Very much a memoir, King uses stories of his wild childhood to illustrate the making of a writer. Besides memorable stories, you’ll get insight into structure, key takeaways on mechanics and his opinions on what’s important to writing and writers. You get to peer inside his head and see how his mind formulates those bizarre ideas and crafts unworldly plots. You’ll be both awed and inspired to suddenly see story elements all around you.
Categories: Primarily writing life with a frame of mind and structure insight
What’s in it for bloggers: The craft of storytelling to engage readers and keep them coming back for more (from the author of more than 50 worldwide bestsellers), and how to constantly think about what your readers are thinking so you can crawl inside their heads and freak them out.
Bird by Bird: Some Instructions on Writing and Life by Anne Lamott
Lamott’s small book may be one of the best-loved on how to structure your writing frame of mind and the writer’s life. She so adeptly and invisibly reflects her thoughts and experiences back on the reader that you feel an intimate part of her personal stories – a rare and long-acquired storytelling skill.
This is another book to read at least once a year. And along with King’s On Writing, to copy by hand on paper to absorb some of the rhythm, cadence and magic of these classics.
Categories: Being a writer interwoven with frame of mind and approach
What’s in it for bloggers: Lamott could be a role model and idol for bloggers who want to use their personal stories to illustrate fundamental truths about life. You’ll so resonate with her stories, you won’t even notice when she talks about herself.

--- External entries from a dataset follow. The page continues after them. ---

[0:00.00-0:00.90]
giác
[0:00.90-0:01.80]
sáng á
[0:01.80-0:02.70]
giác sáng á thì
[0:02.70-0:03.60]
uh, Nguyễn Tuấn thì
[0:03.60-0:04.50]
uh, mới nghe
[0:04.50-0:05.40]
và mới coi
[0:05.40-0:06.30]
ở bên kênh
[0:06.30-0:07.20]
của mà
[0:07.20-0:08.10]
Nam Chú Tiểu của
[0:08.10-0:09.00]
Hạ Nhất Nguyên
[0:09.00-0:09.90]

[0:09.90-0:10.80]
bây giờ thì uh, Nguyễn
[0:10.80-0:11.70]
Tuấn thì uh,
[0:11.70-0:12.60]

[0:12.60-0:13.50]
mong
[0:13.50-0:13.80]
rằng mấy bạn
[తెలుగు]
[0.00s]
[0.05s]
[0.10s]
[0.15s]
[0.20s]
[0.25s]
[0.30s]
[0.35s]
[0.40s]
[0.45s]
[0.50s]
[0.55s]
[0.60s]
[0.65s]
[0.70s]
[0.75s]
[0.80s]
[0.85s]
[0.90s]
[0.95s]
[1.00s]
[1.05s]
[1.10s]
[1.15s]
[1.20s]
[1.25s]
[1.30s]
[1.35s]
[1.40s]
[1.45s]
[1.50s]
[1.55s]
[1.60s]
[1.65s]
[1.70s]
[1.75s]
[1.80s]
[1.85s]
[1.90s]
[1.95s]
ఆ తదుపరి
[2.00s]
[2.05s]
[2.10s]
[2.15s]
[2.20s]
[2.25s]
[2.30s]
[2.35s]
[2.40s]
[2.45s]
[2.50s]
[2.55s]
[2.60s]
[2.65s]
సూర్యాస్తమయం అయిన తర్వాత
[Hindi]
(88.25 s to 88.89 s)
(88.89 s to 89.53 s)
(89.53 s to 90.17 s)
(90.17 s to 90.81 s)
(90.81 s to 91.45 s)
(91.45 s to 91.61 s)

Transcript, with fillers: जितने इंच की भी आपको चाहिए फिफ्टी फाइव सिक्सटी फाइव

Writing Down the Bones: Freeing the Writer Within by Natalie Goldberg
Goldberg’s fresh observations will reintroduce you to the wonder, magic, curiosity and excitement that lured you into writing in the first place. Although published nearly 30 years ago, Goldberg would be a hugely popular blogger today if she filled a blog with her Zen-inspired posts on how to be a writer, how to beat procrastination, the beauty of language and how to be focused and spontaneous at the same time.
Back in my newspaper days, I read from the chapter, “Man Eats Car,” when asked to talk to elementary school classes about creative writing. Inspired by Goldberg’s example, I once wrote poems on demand for $1 during a church festival. Children stood there and stared at me, wide-eyed, as I wrote poems on their ideas – ballet, wrestling, the rain – in the pen color of their choice.
Categories: Frame of mind and being a writer
What’s in it for bloggers: If you need something gentle to jar you out of writer’s block and your same-old-same-old writing rut while inspiring you to see the world with fresh eyes, read this book.
Read Your Way to Becoming a Better Writer
Your writer’s education is never complete.
And if you stay curious, the world is a generous writing teacher.
Every day, your mental kaleidoscope is filled with images and impressions you can use to create mesmerizing stories.
Books can bring structure and insight, but the constant search for exactly the right book keeps you from the job at hand – the act of writing.
So call off your search and focus on the nine books mentioned here.
Start by asking yourself a question:
“What do I need as a writer – right now?”
To sharpen the tools of your trade? Grab Zinsser’s book.
To get practical advice and fresh inspiration on life as a writer? Pick up King, Lamott or Goldberg.
To learn a proven creative process for structuring your writing? Read Save the Cat.
That you start is more important than where you start.
So get reading. Pick a book and start.
And then get writing. Because that’s what real writers do.